___ Supplied data

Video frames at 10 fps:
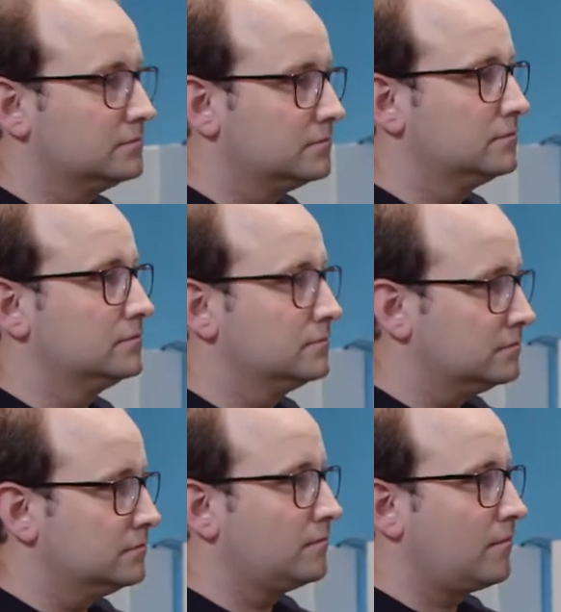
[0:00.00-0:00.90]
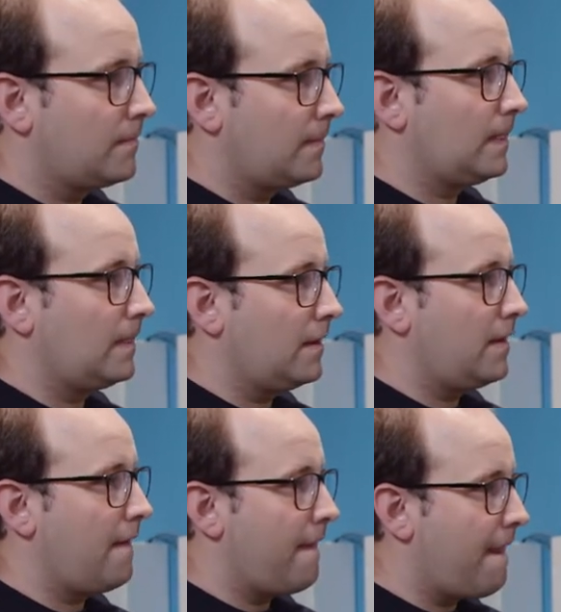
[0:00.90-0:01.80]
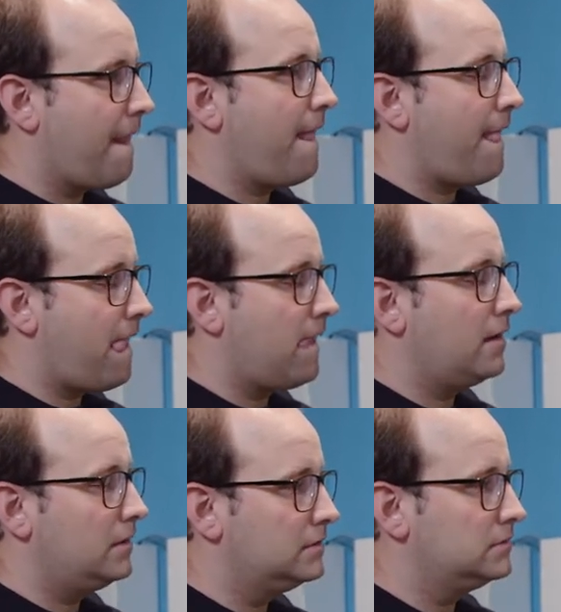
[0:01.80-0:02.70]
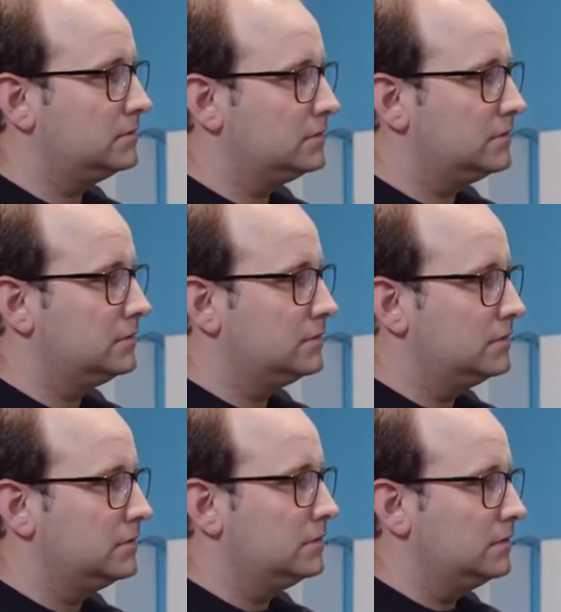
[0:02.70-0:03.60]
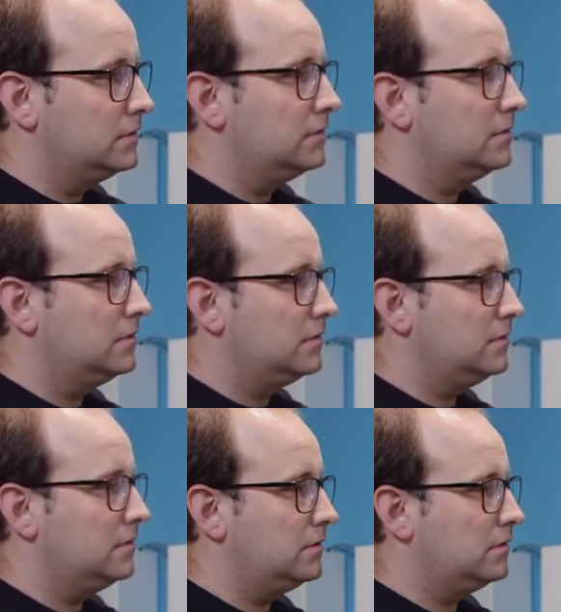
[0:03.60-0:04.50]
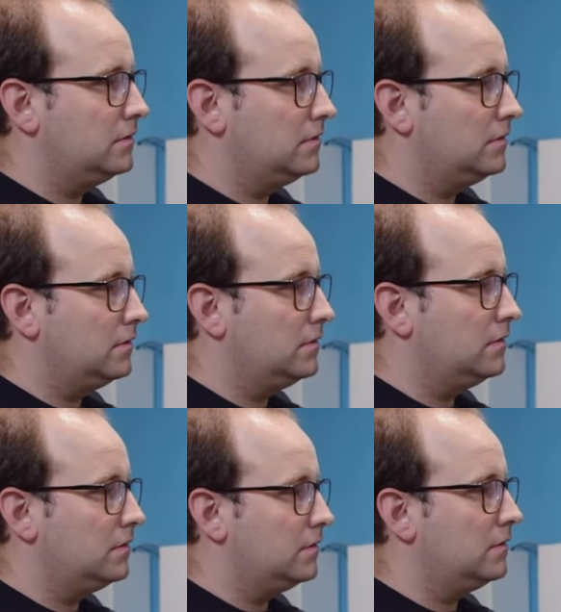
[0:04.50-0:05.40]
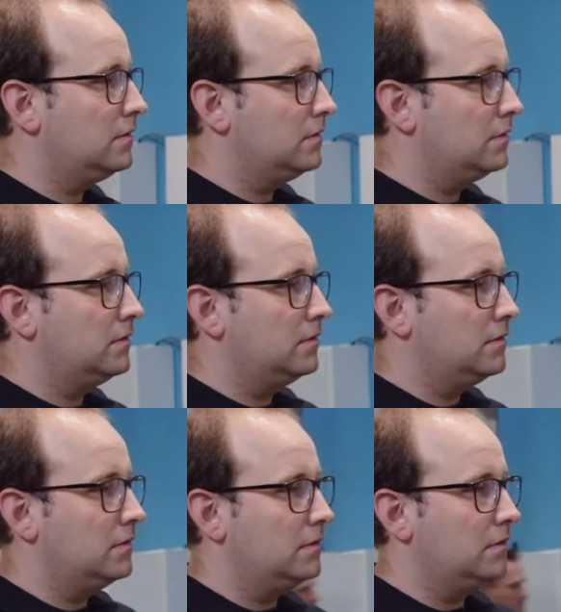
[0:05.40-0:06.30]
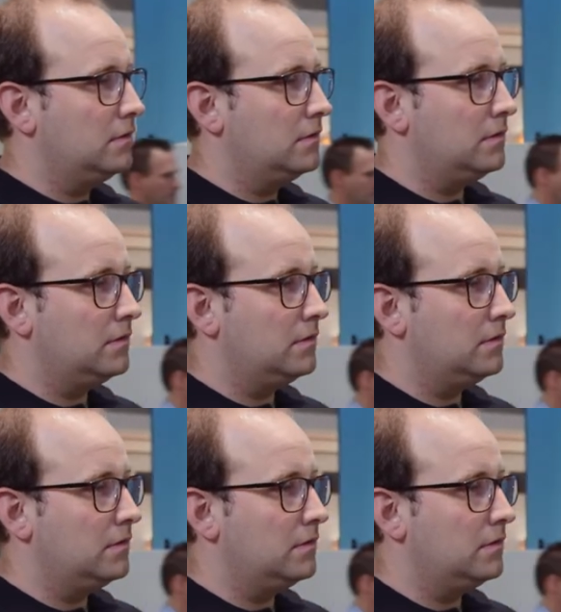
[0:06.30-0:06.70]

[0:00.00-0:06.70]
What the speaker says: [no speech]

______

Word-for-word restatement: every line from the one with "[0:04.50-0:05.40]" through the final line of the data, both ends included, pictures excluded.

- [Solution for this problem]
[0:04.50-0:05.40]
[0:05.40-0:06.30]
[0:06.30-0:06.70]

[0:00.00-0:06.70]
What the speaker says: [no speech]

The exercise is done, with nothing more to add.